The conservative politician is best known internationally for his role as an ardent advocate of fiscal austerity during the euro area debt crisis a decade ago.
Schäuble shaped Germany’s hawkish response to the crisis, arguing against bailouts and in favour of spending cuts and structural reforms, a stance that made him a controversial figure in Greece and other affected countries.
At home, Schäuble was a towering political figure for more than half a century. A staunch supporter of European integration, he became a member of the Christian Democrats (CDU) in 1965 and first entered the Bundestag seven years later, becoming one of the youngest members of parliament at the time. He held his seat continually until his death, becoming the Bundestag’s longest-serving member.
Schäuble was a wheelchair user after suffering life-threatening injuries in an assassination attempt days after Germany’s reunification in 1990, when a man with a history of mental illness shot him three times at a campaign event.
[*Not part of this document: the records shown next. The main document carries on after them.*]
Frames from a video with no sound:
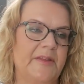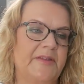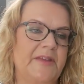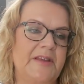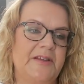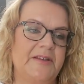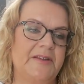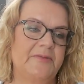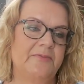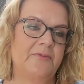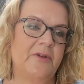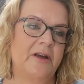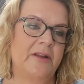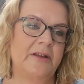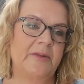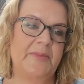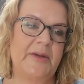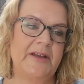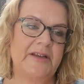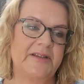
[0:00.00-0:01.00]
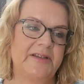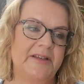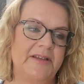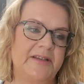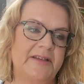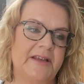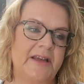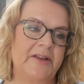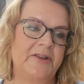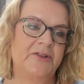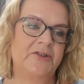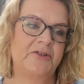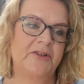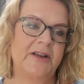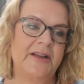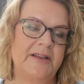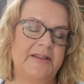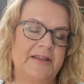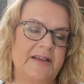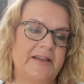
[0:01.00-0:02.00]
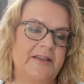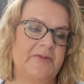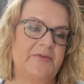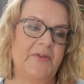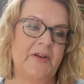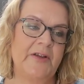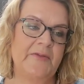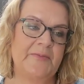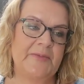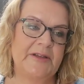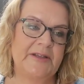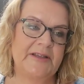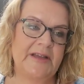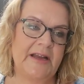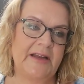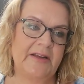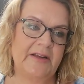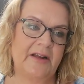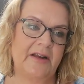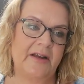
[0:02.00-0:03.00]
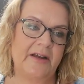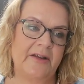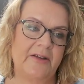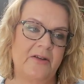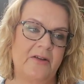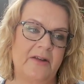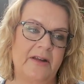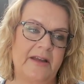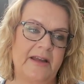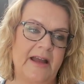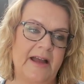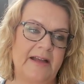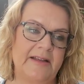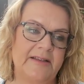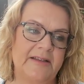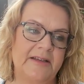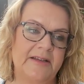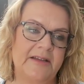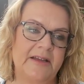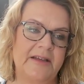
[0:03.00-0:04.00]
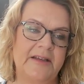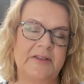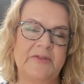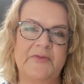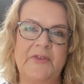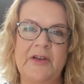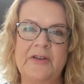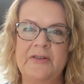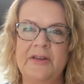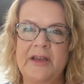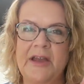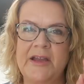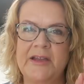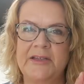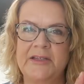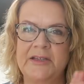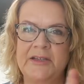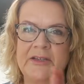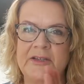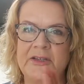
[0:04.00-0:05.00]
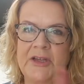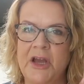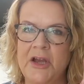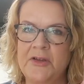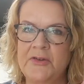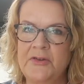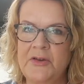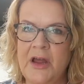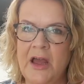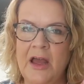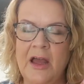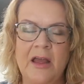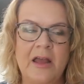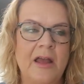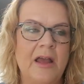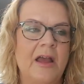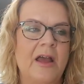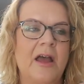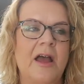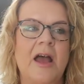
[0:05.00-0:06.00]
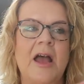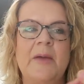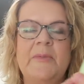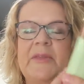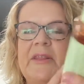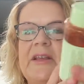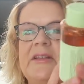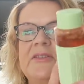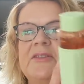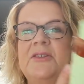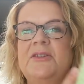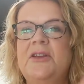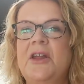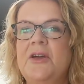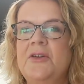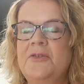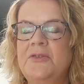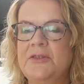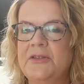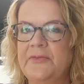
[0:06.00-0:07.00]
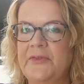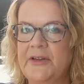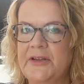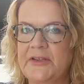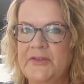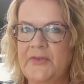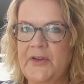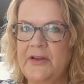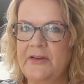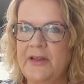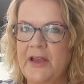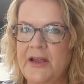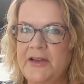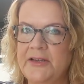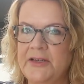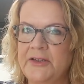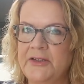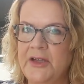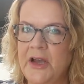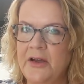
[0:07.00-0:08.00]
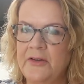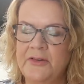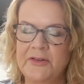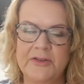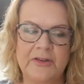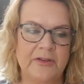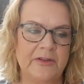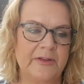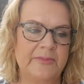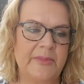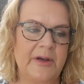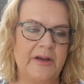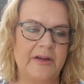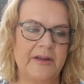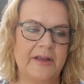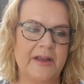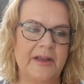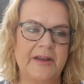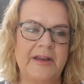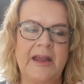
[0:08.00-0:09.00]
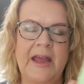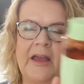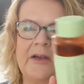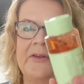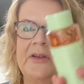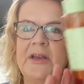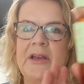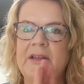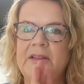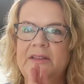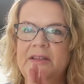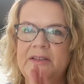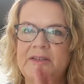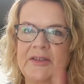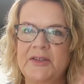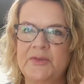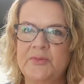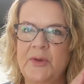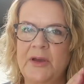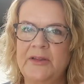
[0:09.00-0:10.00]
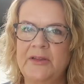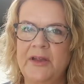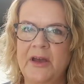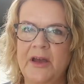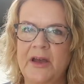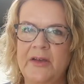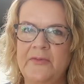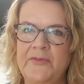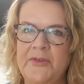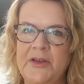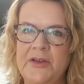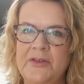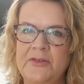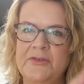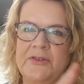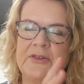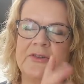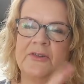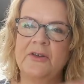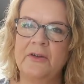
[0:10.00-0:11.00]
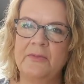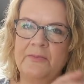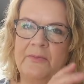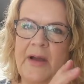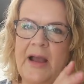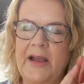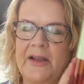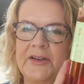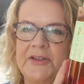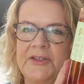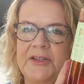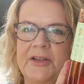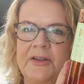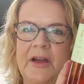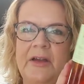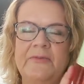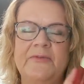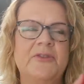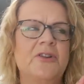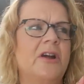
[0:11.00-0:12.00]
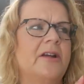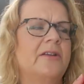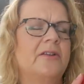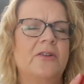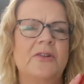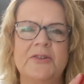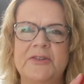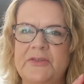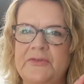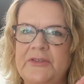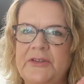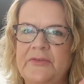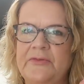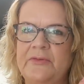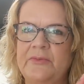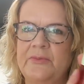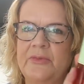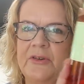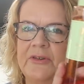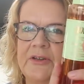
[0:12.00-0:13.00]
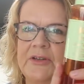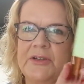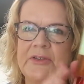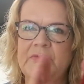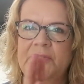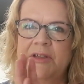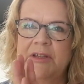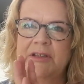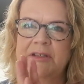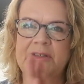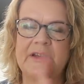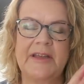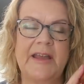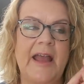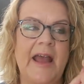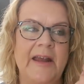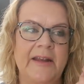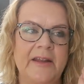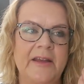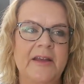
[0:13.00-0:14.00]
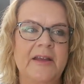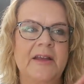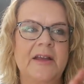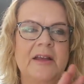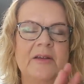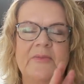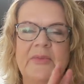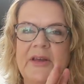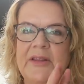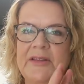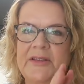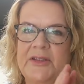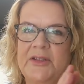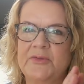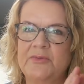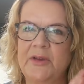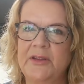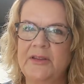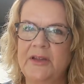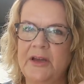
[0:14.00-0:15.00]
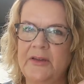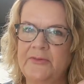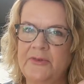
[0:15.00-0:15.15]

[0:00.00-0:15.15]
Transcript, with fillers: This one, the Pixi Skin Treats, is 5% glycolic acid exfoliating toner. Um, there's loads of exfoliating toners on the market now. This is one that I've used and gone back to. I've tried lots of different products for this again, but this is one that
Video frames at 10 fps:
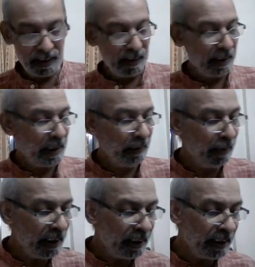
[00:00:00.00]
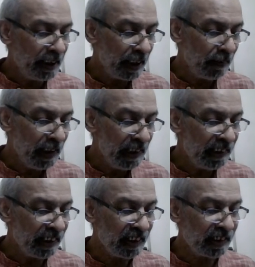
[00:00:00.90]
Divinity
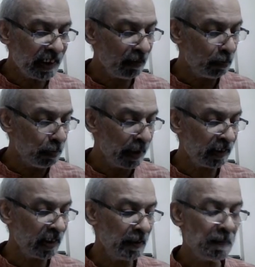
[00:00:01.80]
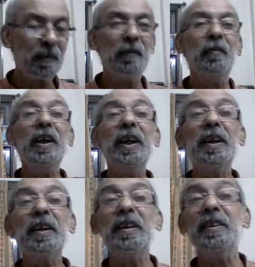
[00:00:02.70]
reveals itself best
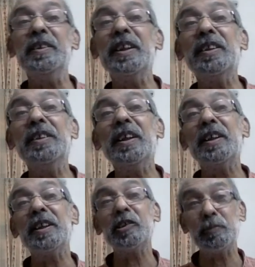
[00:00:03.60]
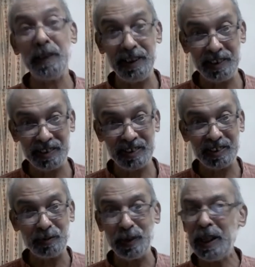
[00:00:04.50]
where yajna takes
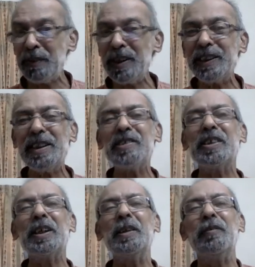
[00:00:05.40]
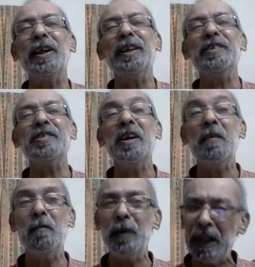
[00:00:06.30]
place. Wherever there is sacrifice,
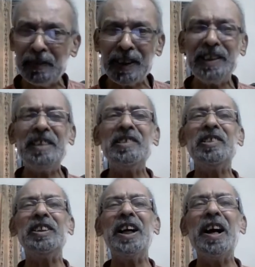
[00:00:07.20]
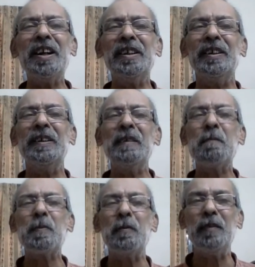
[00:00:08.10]
wherever there is tyaga,
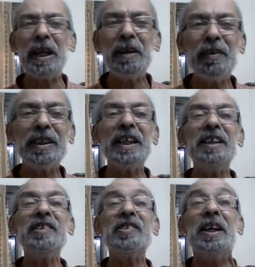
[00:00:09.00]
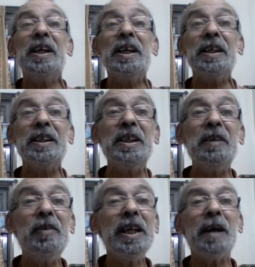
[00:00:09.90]
wherever there is
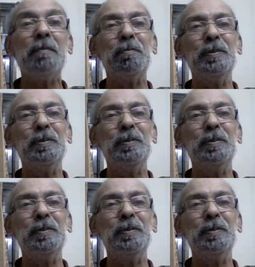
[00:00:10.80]
giving up,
“Germany has lost a sharp thinker, passionate politician and pugnacious democrat,” German Chancellor Olaf Scholz wrote on social media site X.
CDU leader Friedrich Merz said on X that he had lost “the dearest friend and adviser I’ve ever had in politics”.
A trained lawyer who grew up in the Black Forest in the prosperous south-west of Germany, Schäuble became an early supporter and close confidant of late German chancellor Helmut Kohl.
From 1984, he held a variety of ministerial roles and in 1990 negotiated the international treaty that opened the door to German reunification.
Subsequently he became one of the most influential advocates of moving the capital from Bonn to Berlin. At the time he was seen as the most likely successor to Kohl as chancellor, but he was pushed aside by Angela Merkel in 2000 when the party was shaken by a scandal over illegal party funding.
Five years later, when the CDU returned to power, Merkel appointed Schäuble as interior minister in her first government. He later served as finance minister from 2009 to 2017, playing a pivotal role during the eurozone debt crisis.
He advocated against bailouts of debt-stricken countries such as Greece, arguing that such policies only led to “short-term volatile bursts or long-term economic decline”. Schäuble argued that governments “faced with high levels of debt and deficits need to cut expenditures, increase revenues and remove the structural hindrances in their economies”.
Following his death, European Central Bank president Christine Lagarde wrote on X that “he was one of the most influential European leaders of his generation”, adding that she “personally witnessed his commitment to Europe, his intellectual rigour and his statesmanship”.